What can you tell us about Pierre Bossier? Why do you think this area is named after him?

“Pierre Bossier was working for the government when they were drawing parish lines in Louisiana. They decided to name one after him. One of our cousins says that so many Bossiers were prominent during that time that they collectively named Bossier after all of them, ” said Janie. I asked Janie if anyone in her family believed that to be true and she said most of her relatives believe the naming comes from Pierre Bossier, specifically. Historical conspiracy theories exist in all families, right?

He was a farmer and a congressman. What kind of job do you think Pierre would have today?

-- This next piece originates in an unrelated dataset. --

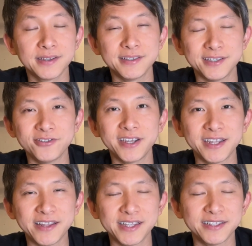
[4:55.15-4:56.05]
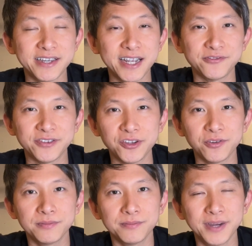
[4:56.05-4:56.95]
See you again until the next video.
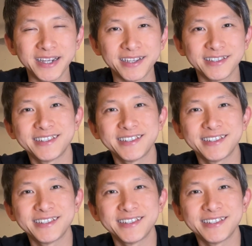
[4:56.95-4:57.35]
Bye guys.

“He would probably still be in politics. He was willing to risk his life over it. One of his seconds (a right hand man of the time), Sylvester Cesaire Bossier, was also in duel as a result of the fallout from Pierre Bossier’s duel. Sylvester fought with a sword and won. Our family is still passionate about politics today. We’re all hard-headed and stubborn – it runs in the family!” The jewel encrusted duel-winning sword was hidden in a walking cane and is said to still exist in the home of an unknown family member. In the Bossier family, mysteries abound.

If he could actually travel through time to modern day Bossier City, what do you think he’d be most impressed by? Where would he like to hang out?

“I believe he would hang out at Barksdale Air Force Base. I think he would be really proud that the parish and city named after him has such a strong military presence. We are a very patriotic family and are all about bettering our country. We have always been willing to die for and to stand up for our beliefs. I think he would also be proud that the Bossier City is the biggest city in the parish.”

Moment of truth: Are we all pronouncing Bossier correctly?

“When Pierre Bossier first ran for the U.S. Senate, he ran as ‘Peter Bossier’ because he thought his given name sounded too French and that it could be used against him when it came time to vote.” The first generation of Bossiers came to the United States from France where Bossier was pronounced like ‘Bo-sjay’. In South Louisiana, it is pronounced like ‘Bo-shay’. This brings us back to North Louisiana where Pierre himself changed the pronunciation to what we now pronounce it as ‘Bo-szur’. And that, Folks, is history.


For more info on the infamous duel: Isbell, Terry. History: Blood and Honor: Duel on the Cane, 1839. USGW Archives.